• **EXERCISE DESCRIPTION**:
For this exercise, output exactly and only the lines running from the one with "[0:00.00-0:00.90]" through the final line of the data below, without pictures.

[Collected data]

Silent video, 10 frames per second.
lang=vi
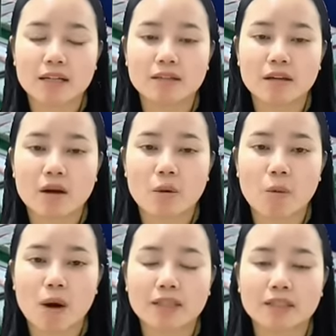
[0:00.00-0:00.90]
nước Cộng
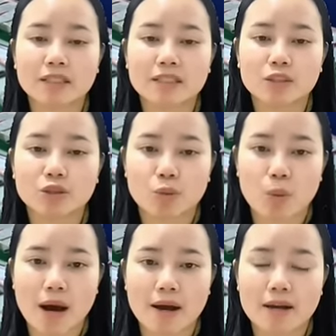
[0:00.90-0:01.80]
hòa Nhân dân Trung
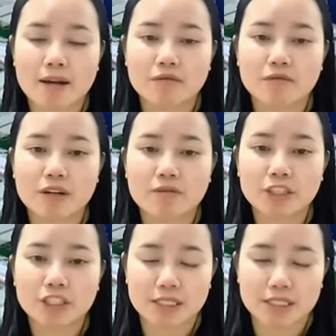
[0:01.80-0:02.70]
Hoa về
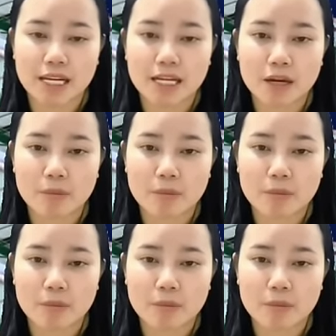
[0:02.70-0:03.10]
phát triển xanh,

• **ANSWER TO THIS TASK**:
[0:00.00-0:00.90]
nước Cộng
[0:00.90-0:01.80]
hòa Nhân dân Trung
[0:01.80-0:02.70]
Hoa về
[0:02.70-0:03.10]
phát triển xanh,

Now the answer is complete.